As soon as I read this I could tell exactly what kind of relationship you’re in, what kind of man he is and what kind of father he is....

Him making noise is the least of your problems.

Just leave him - he sounds like a total shit.

ParadiseCity · 31/01/2018 09:27

Another saying leave him. He is not a nice person. That's not your fault. He will never change so don't waste your life trying. Flowers

Yika · 31/01/2018 09:30

We lived in a noisy flat when my DD was a baby. I thought she would get used to it but she never did; she needs quiet to sleep. Light on the other had doesn't bother her. I think each child is different.

MonumentalAlabaster · 31/01/2018 09:47

I think he's an idiot to talk loudly during night feeds when the idea is to feed the baby as quietly & efficiently as possible and get her back to sleep. During day time naps you seem to have the right approach, trying to get her accustomed to the usual household noises.

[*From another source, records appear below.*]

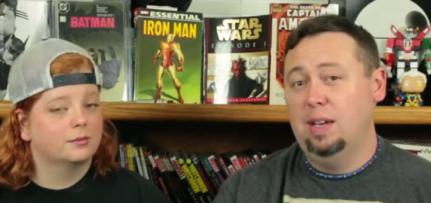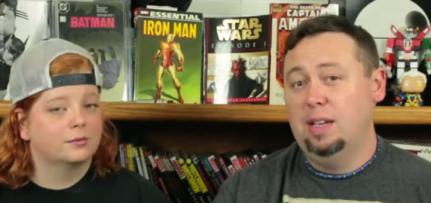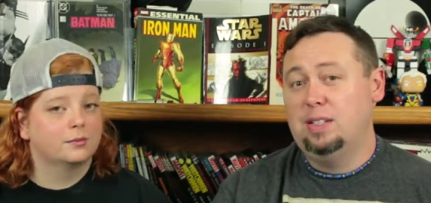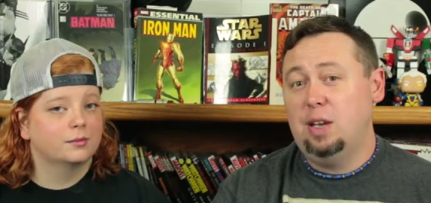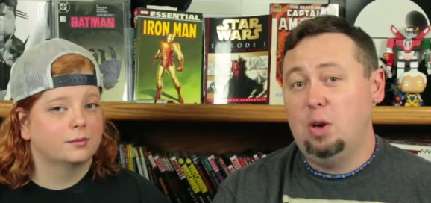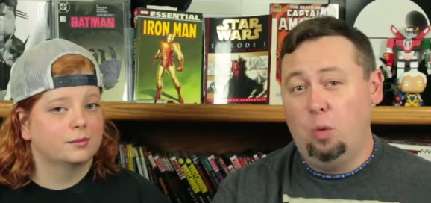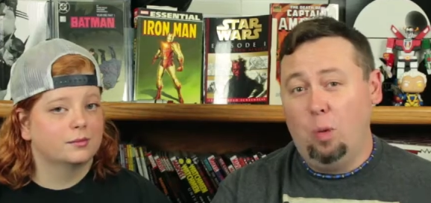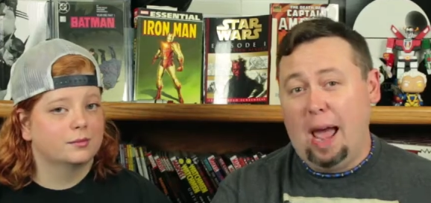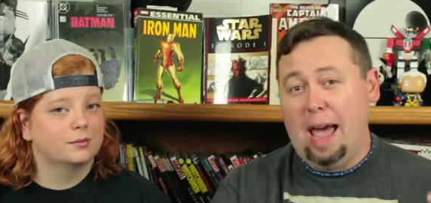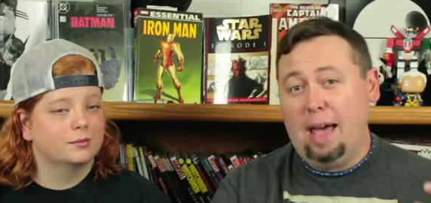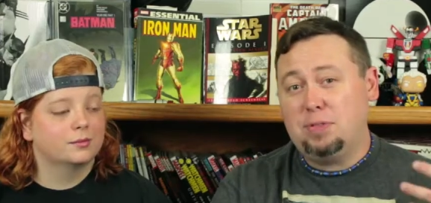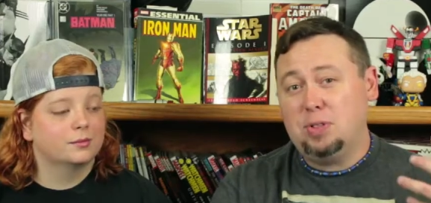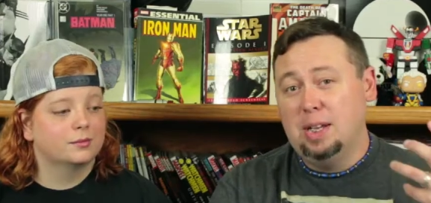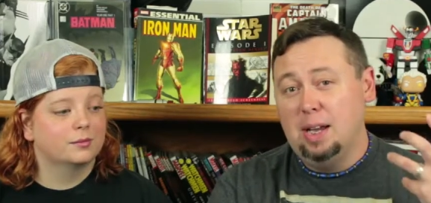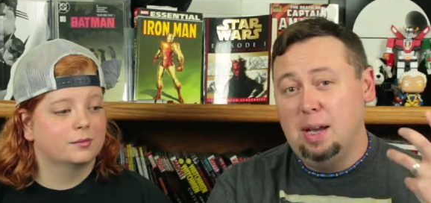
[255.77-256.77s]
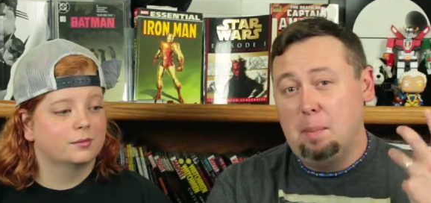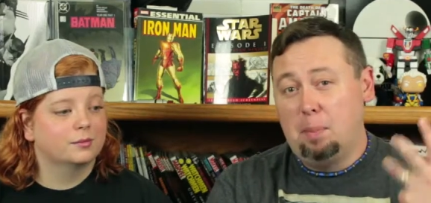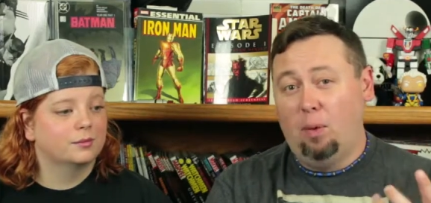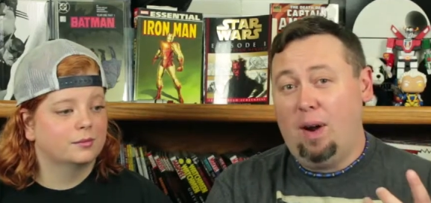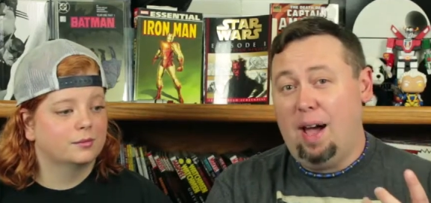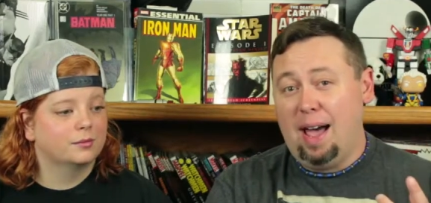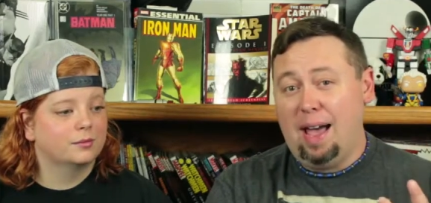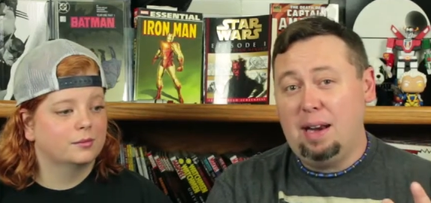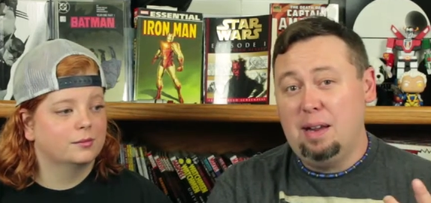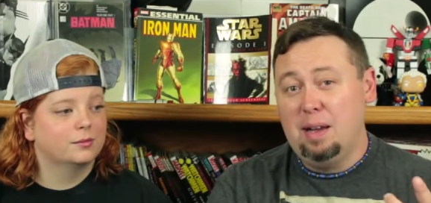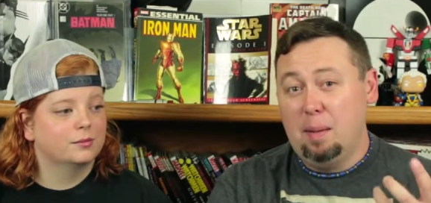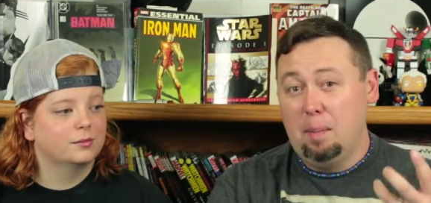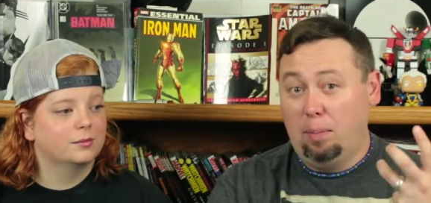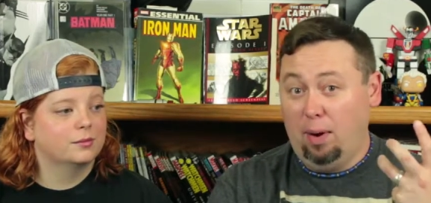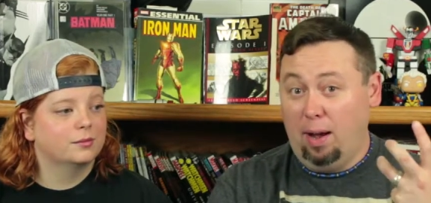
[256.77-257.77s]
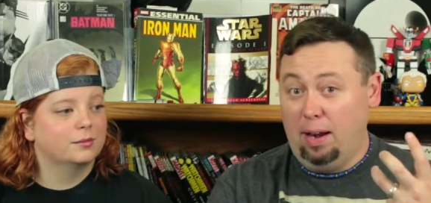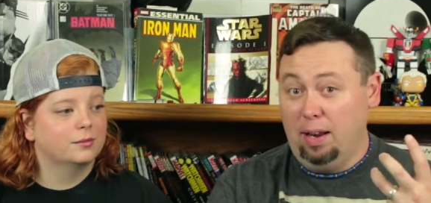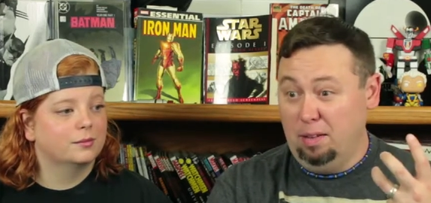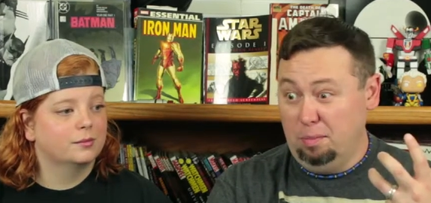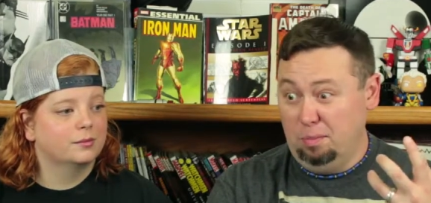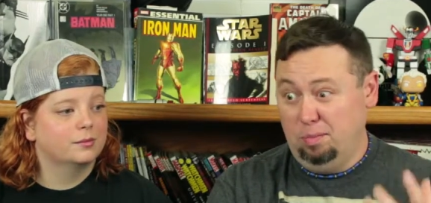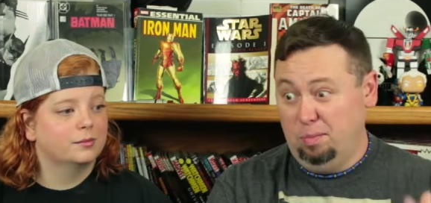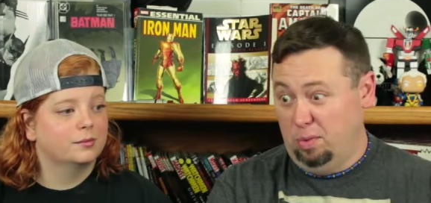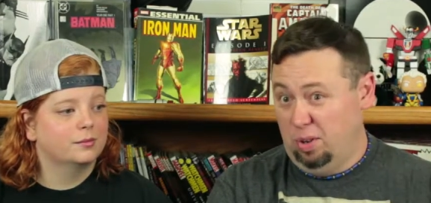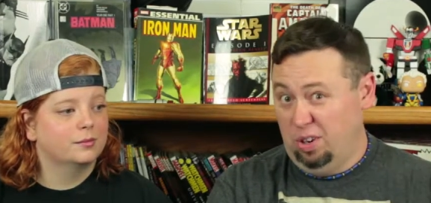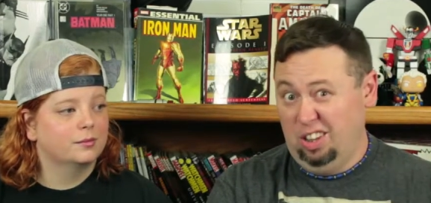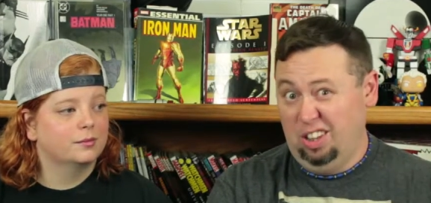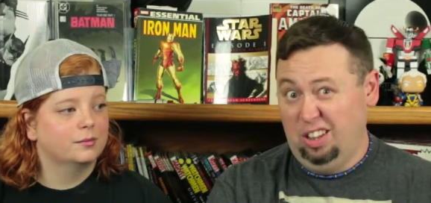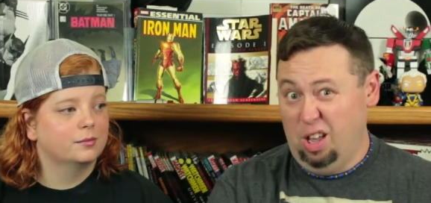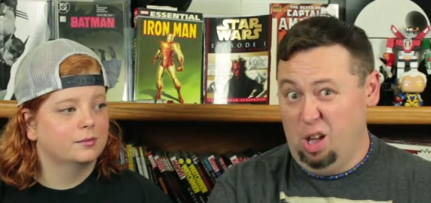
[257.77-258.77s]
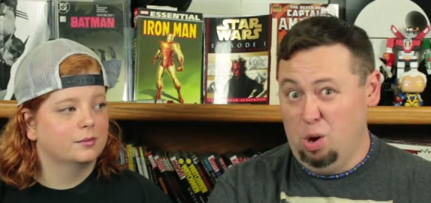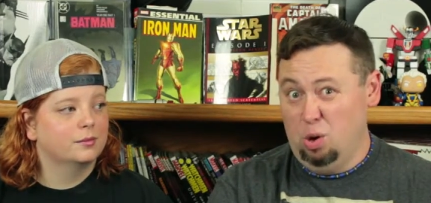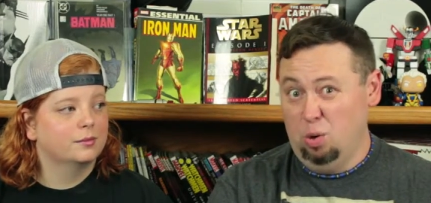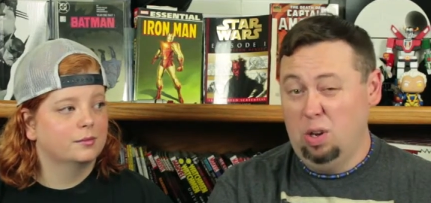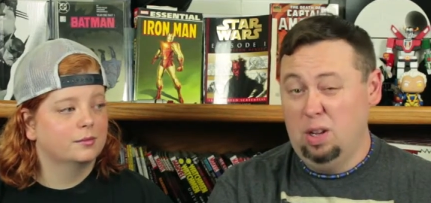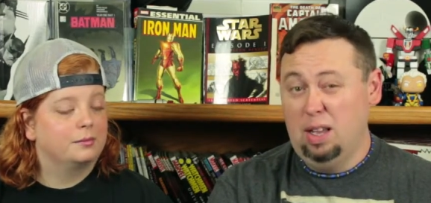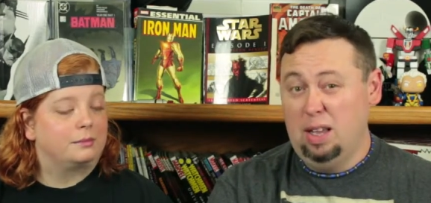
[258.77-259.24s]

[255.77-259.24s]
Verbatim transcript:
Speaker 1: See, Raph's pride brought him really low.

But as others have said, it sounds as if this is only one small aspect of a much bigger problem - that he is generally unsupportive and uncommitted to his family. I'm sorry OP.

NutCase82 · 31/01/2018 12:37

😂 to some of the responses!

Yes my biological clock was deafening.

He's Jekyll and Hyde so though I knew he could be an arse, he also has his good side. However, now his bad side affects our baby I find it almost impossible to live with - I could handle it to a certain point but I'm outraged when it affects her.

No question I need to get her out of this situation but the odd comment he makes does make me wonder if I'm doing the 'right' thing for her but I guess that's just a way he manipulates me, judging by the comments made.

Thank you xx

OP posts:
NutCase82 · 31/01/2018 12:39

Oh and also yes I think his hearing isn't that good due to rising a motorbike (but my brushing my teeth can wake him???!)

OP posts:
TheLegendOfBeans · 31/01/2018 12:42

Just to add to the chorus of derision it seems to me you have two children to deal with here, not one.

mummymeister · 31/01/2018 12:46

Sometimes Op when we are facing a massive pile of shit, its easy to focus on the speck of dust on the carpet because it can be dealt with quickly. you need to look up and see what is going on in your relationship. stop trying to rationalise his behaviour because you cant and you wont. he has checked out - of you, the baby the lot. he may be staying for convenience and waiting until a better offer comes along. You need to stop saying "why is he like this, why does he do this, why doesn't he do that" and recognise that he isn't going to ever be what you want him to be. before things get even more complicated, move out with the baby and get onto the CSA to make him contribute to his child.